Agreement marks first steps to protect significant natural area in N.C. foothills
Story Date: 7/11/2012

  Source: PRESS RELEASE, 7/10/12

The first steps have been taken to protect one of North Carolina’s most treasured wilderness areas, thanks to a recent agreement between a private landowner and the N.C. Department of Environment and Natural Resources.

Tim Sweeney, owner of the Box Creek Wilderness area near Marion, recently signed a registry agreement with Dee Freeman, secretary of the N.C. Department of Environment and Natural Resources.

The agreement formalizes Sweeney’s commitment to manage the 3,300-acre Box Creek Wilderness area in ways that will protect the property’s rare species and enhance its natural beauty, said Linda Pearsall, director of Conservation, Planning, and Community Affairs.

“We are pleased Mr. Sweeney agreed to register a wilderness area with outstanding natural and scientific values,” Freeman said. “This voluntary agreement is especially significant at a time when state budgets are tight and fewer financial resources are available to devote to land conservation. All North Carolinians should be grateful for conservationists like Mr. Sweeney because the state simply does not have the money to protect every place like the Box Creek Wilderness.”

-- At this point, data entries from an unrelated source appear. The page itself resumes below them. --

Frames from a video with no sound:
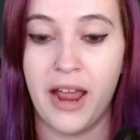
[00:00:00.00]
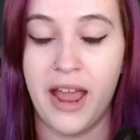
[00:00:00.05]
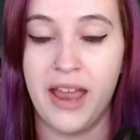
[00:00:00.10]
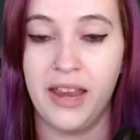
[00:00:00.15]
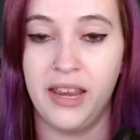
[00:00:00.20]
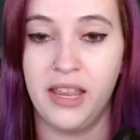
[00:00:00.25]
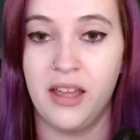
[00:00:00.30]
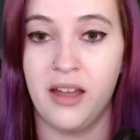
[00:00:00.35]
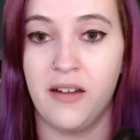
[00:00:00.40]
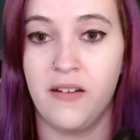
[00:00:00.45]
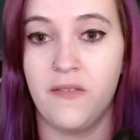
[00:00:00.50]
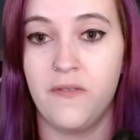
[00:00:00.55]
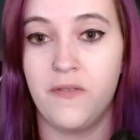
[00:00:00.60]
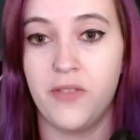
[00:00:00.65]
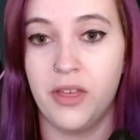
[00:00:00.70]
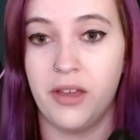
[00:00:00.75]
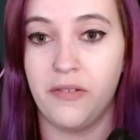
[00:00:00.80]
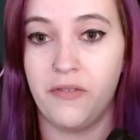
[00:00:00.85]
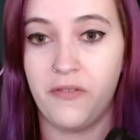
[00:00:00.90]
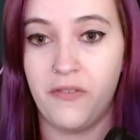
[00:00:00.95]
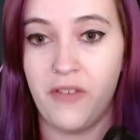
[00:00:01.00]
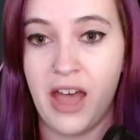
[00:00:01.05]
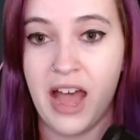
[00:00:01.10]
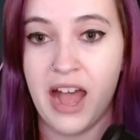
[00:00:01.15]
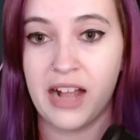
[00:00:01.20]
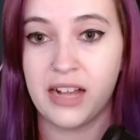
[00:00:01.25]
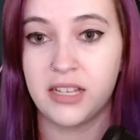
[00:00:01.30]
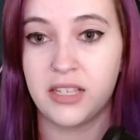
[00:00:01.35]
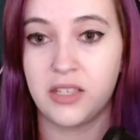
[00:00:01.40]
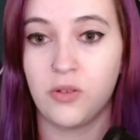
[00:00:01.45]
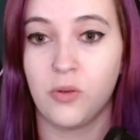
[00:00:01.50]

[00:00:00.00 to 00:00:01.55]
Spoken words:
any of the facts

The Box Creek Wilderness, which sits in Rutherford and McDowell counties, boasts many rare species and plants as well as natural plant communities. Plants such as Appalachian golden-banner and animals such as Broad River spiny crayfish and South Mountains gray-cheeked salamander are a few of the rare species that live in the forested wilderness. The area is also an important part of the South Mountains landscape, as it includes a continuous natural area capable of supporting populations of many forest animals.

In May, the N.C. Natural Heritage Program’s advisory committee recommended that the state enter into a registry agreement with Sweeney, who lives in Cary.

The agreement signed in June doesn’t involve any exchange of funding or property interests. Instead, it recognizes Box Creek Wilderness as one of North Carolina’s registered Natural Heritage Areas and creates a mutual understanding between Sweeney and the state to protect the property’s natural diversity. As a part of the agreement, the North Carolina Natural Heritage Program has agreed to provide Sweeney with site-specific management recommendations. Those recommendations include allowing the forests to mature to old growth, managing the property for the protection of natural communities, rare species and native wildlife, removal of invasive exotic species and use of prescribed burning to better manage the forest.

Several conservation agencies, including Foothills Conservancy of North Carolina, worked with Sweeney and state partners on the agreement.